#  > TECHNIEK & ZELFBOUW FORA >  > ZELFBOUW LUIDSPREKER FORUM >  >  wat kan ik nog met 2 oude jbl disco 4520 ?

## marnixgeerkens

hallo ! 


ik heb 2  jbl's 4520 gekregen van een oude discotheek ..

de woofers zijn er echter uitgehaald ..

ik zou van deze kisten  graag nieuwe subs maken maar  eerlijk gezegd ken ik weinig of niets van zelfbouw !

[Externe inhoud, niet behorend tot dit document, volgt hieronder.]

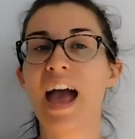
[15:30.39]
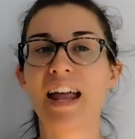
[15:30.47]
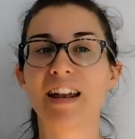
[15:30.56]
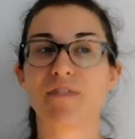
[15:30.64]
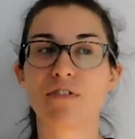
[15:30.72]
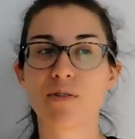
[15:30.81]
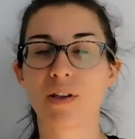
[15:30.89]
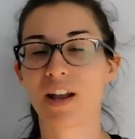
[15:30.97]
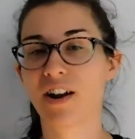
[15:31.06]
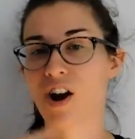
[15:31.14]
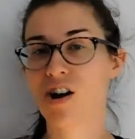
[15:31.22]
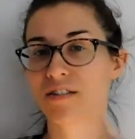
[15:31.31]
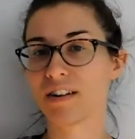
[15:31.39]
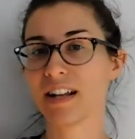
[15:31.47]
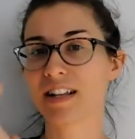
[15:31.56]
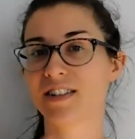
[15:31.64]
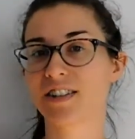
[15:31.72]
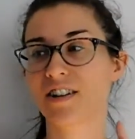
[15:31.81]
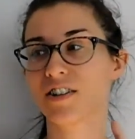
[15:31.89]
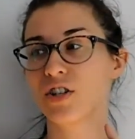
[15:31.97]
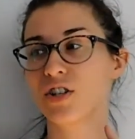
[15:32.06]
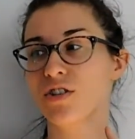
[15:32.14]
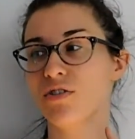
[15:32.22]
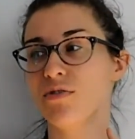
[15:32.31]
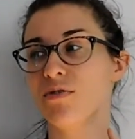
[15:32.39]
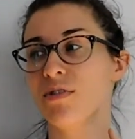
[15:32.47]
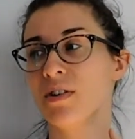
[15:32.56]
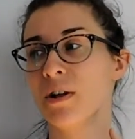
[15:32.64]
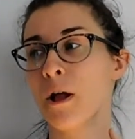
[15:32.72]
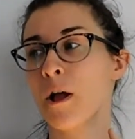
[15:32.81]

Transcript: And if you can already start to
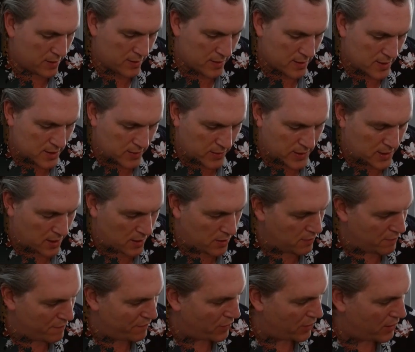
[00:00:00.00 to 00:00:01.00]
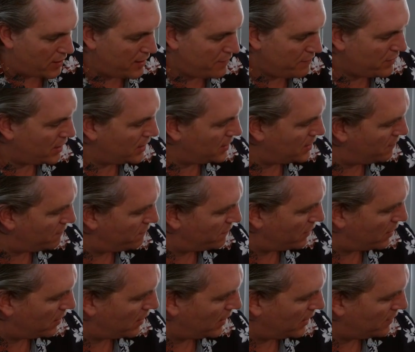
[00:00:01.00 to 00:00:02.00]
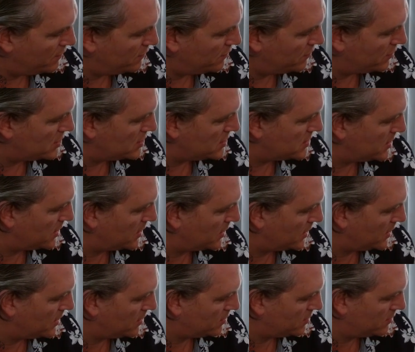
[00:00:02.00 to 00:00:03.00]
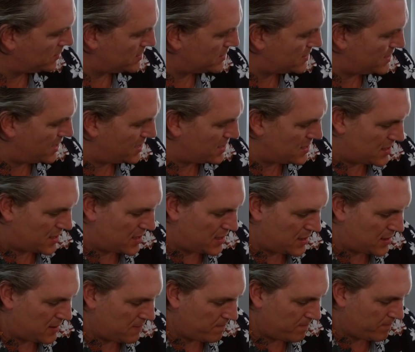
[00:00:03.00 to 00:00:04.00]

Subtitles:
So he's going to do 5 and then 5, which is going to kill the centaur.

een proffesionele light en geluid winkel Audio, licht en video &bull; DJ Shop &bull; DJ Gear &bull; Muziekinstrumenten &bull; Sound & Light Megastore &bull; S2 Store Webshop  raadde me aan om 2 maal sm115/k beyma 15" 500 w AES subs in iedere kast te steken..
en te versterken met 1 plx3102 qsw series2 versterker 2 maal 1000 w @ 4 ohm.    Dit zou samen 2.069,48 euro kosten .

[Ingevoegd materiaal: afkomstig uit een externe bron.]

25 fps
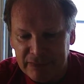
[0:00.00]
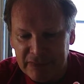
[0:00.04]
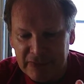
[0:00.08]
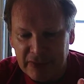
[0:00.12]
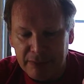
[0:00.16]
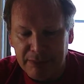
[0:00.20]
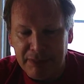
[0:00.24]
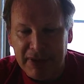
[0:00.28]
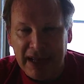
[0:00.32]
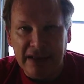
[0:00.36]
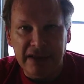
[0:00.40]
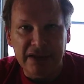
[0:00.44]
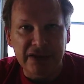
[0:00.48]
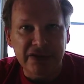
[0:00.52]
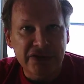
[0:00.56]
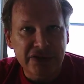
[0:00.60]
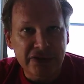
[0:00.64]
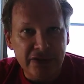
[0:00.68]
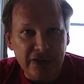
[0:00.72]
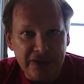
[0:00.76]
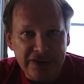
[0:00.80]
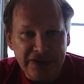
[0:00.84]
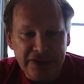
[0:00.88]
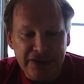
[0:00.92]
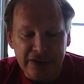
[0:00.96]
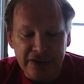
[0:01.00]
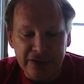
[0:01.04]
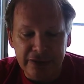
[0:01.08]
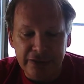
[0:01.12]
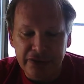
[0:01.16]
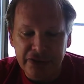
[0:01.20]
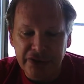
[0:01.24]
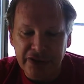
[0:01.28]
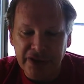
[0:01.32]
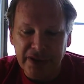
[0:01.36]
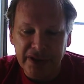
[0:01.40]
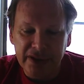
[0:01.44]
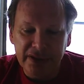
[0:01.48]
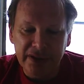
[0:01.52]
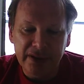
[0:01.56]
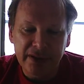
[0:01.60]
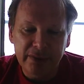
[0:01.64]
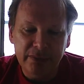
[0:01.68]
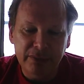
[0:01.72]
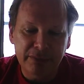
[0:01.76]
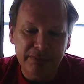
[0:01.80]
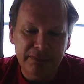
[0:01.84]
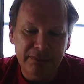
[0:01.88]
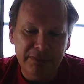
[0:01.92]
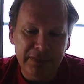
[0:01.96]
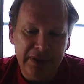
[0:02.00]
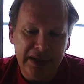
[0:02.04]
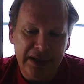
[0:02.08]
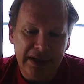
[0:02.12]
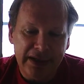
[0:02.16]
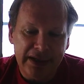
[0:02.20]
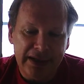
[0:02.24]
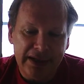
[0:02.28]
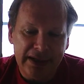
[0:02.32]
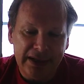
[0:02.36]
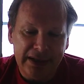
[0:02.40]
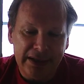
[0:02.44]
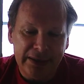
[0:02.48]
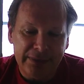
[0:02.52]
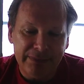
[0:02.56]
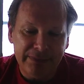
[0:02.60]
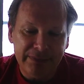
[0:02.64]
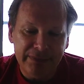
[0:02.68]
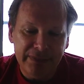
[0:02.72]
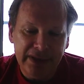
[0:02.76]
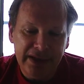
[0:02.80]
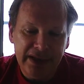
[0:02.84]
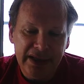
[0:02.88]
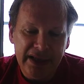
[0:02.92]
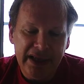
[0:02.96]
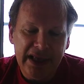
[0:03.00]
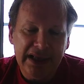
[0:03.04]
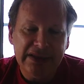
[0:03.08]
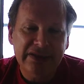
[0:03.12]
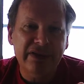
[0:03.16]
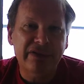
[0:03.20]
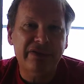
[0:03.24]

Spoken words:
balanced salt solution. That's a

en me een vermogen van 2000 watt rms opleveren ..

enkele vraagjes :

is het nog de moeite is om dit in deze oude jbl kasten te steken ? spaar ik veel geld uit  door alles zelf te doen , aangezien ik de kisten niet hoef te betalen ?

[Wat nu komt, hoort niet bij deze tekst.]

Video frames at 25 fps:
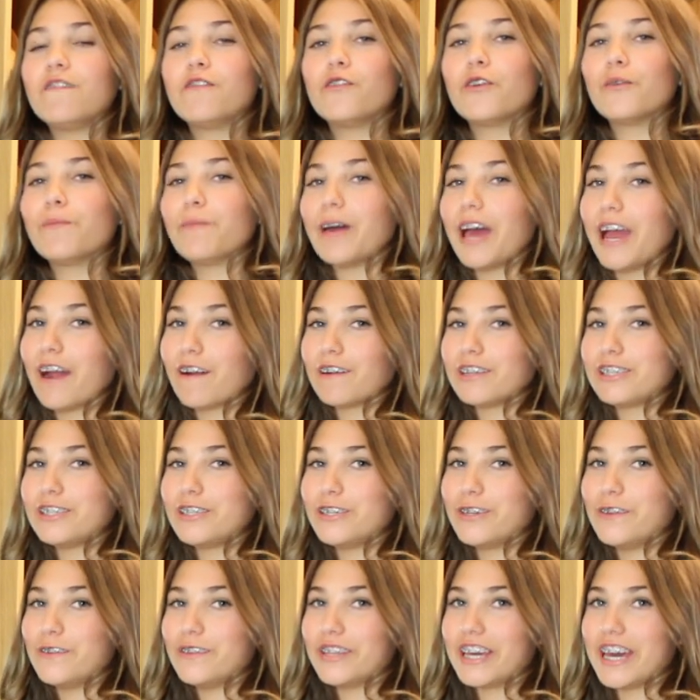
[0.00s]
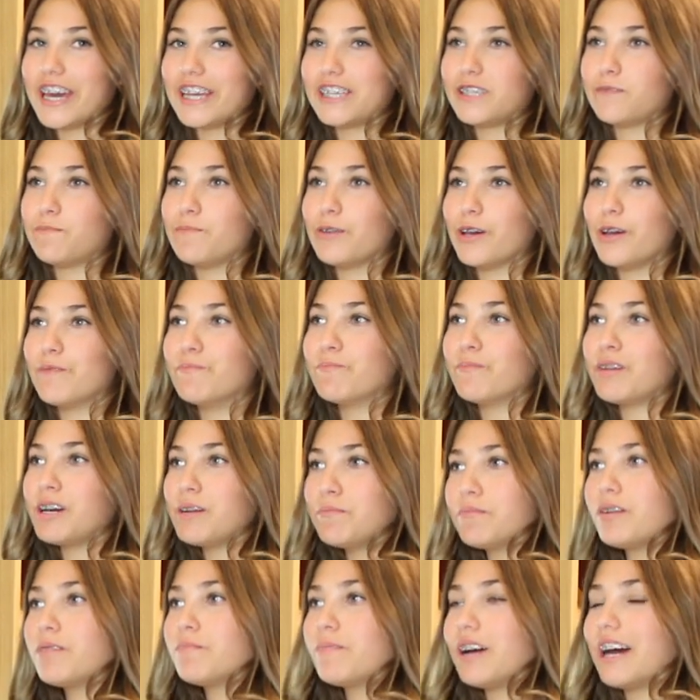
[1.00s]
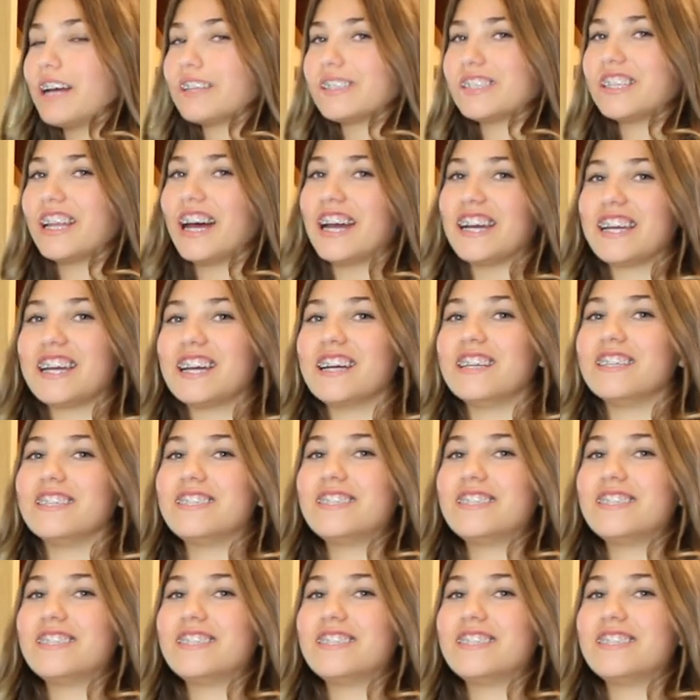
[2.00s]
of your parents do this, but my mum has like a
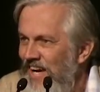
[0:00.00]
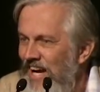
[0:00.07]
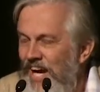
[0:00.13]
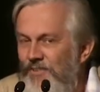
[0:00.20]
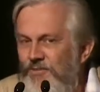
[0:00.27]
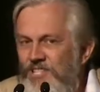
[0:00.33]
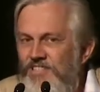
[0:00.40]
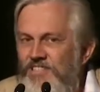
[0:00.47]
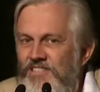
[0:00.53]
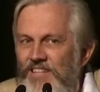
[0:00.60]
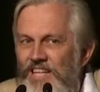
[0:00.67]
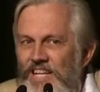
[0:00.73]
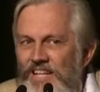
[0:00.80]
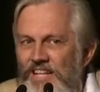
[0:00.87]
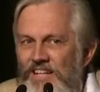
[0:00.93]
I
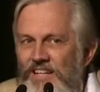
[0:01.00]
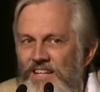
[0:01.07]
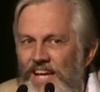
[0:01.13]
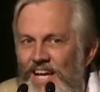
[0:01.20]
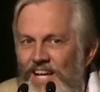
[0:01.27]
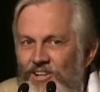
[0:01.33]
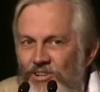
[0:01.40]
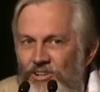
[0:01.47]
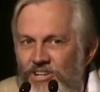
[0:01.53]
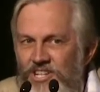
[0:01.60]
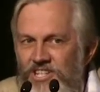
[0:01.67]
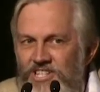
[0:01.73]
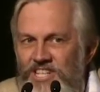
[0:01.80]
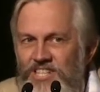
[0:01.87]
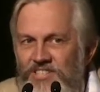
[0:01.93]
was
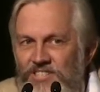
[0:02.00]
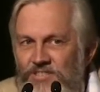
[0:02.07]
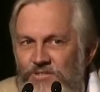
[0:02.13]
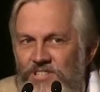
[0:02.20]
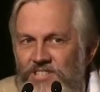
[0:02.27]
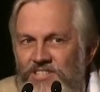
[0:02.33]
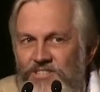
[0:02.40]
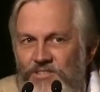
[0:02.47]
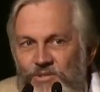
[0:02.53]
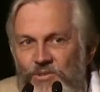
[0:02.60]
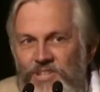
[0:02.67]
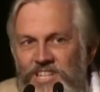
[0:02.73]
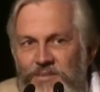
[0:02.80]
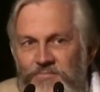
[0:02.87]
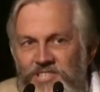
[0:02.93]
encouraging students to
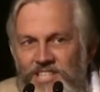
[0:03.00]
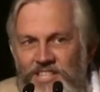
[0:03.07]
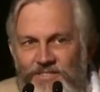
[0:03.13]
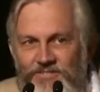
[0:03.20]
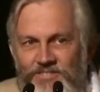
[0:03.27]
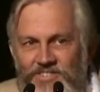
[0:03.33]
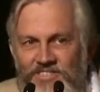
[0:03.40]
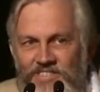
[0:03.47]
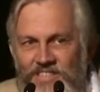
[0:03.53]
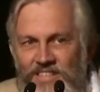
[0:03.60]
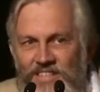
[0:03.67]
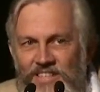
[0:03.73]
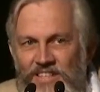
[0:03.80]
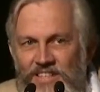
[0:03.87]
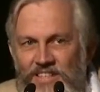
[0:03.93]
look at themselves,
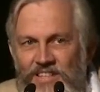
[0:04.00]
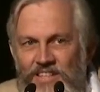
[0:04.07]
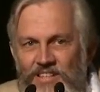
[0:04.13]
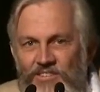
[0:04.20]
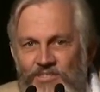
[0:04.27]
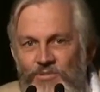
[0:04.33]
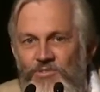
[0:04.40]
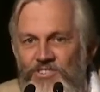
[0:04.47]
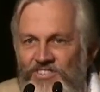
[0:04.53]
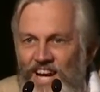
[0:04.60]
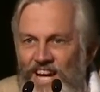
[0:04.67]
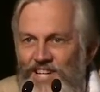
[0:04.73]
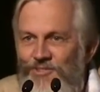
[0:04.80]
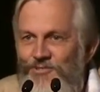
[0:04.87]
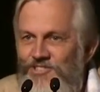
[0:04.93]
to
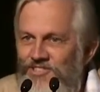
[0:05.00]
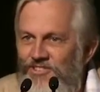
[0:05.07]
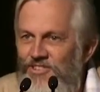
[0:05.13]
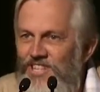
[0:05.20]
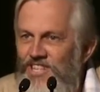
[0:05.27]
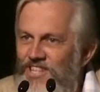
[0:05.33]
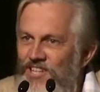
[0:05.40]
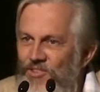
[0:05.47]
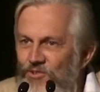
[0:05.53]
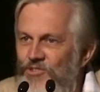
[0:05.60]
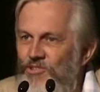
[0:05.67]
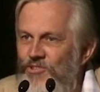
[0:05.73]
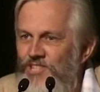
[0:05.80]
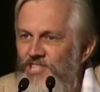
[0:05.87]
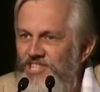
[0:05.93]
try to study their
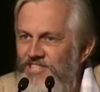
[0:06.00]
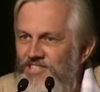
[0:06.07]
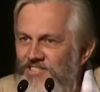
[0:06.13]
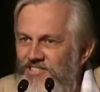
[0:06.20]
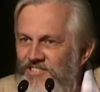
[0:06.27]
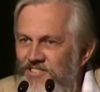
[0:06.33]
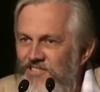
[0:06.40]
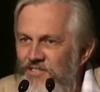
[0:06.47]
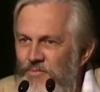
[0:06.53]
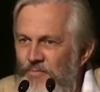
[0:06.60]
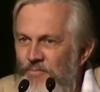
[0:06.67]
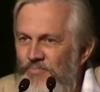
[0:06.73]
own consciousness.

De typische glijbanen die in deze kasten zitten lijken voor een diepere en meer subbass te zorgen . maar is dit ook werkelijk zo ?

is dit een goede investering ? of kan ik men 2000 euro's beter aan een recent actief of passief systeem van jbl of een ander merk geven .

welk soort isolatie materiaal moet ik gebruiken als ik de boxen vanbinnen wil dempen en op welke manier kan dit het best ?

nog niets wat ik helemaal niet begrijp !  De jbl 4520's staan hier Jbl 4520 disco 200 - A vendre sur 2ememain.be
te koop voor 200 euro !  met woofers erbij ?  hoe kan dit ?  Gaat mijn installatie van 2000 euro dan 10 keer zo goed klinken of vergis ik mij ?

alle tips en info zijn meer dan welkom !  want ik ben echt een groentje op dit vlak !   OP voorhand bedankt ! mvg marnix

----------


## MusicXtra

Welkom hier op het forum.
Het zijn wel erg veel vragen waar je mee komt.
Het antwoord is eigenlijk vrij simpel; een speaker zal alleen goed functioneren wanneer de kast is afgestemd op de TS (Thiele Small) parameters van die speaker.
Is er een mismatch dan zal het dus ook echt nooit goed klinken. Wil je jouw glijbanen goed laten klinken dan zul je dus op zoek moeten naar de originele JBL driver of een speaker met vrijwel gelijke TS parameters.

----------


## marnixgeerkens

hallo !  alvast bedankt voor de snelle reactie !

ik wil niet vervelend zijn , maar het antwoord dat je geeft wist ik al en het helpt me niet bij de  vragen die ik stelde !  :Smile:  

De originele jbl's zouden inderdaad nog beter zijn , maar de winkelverantwoordelijke raadde me deze niet aan omdat ik de boxen slechts 3 a 4 maal per jaar ga gebruiken als extra subs bij een andere set .  De beyma set die mij werd voorgesteld is  ook perfect afgestemd op de glijbanen , maar een stukje goedkoper als de jbl's .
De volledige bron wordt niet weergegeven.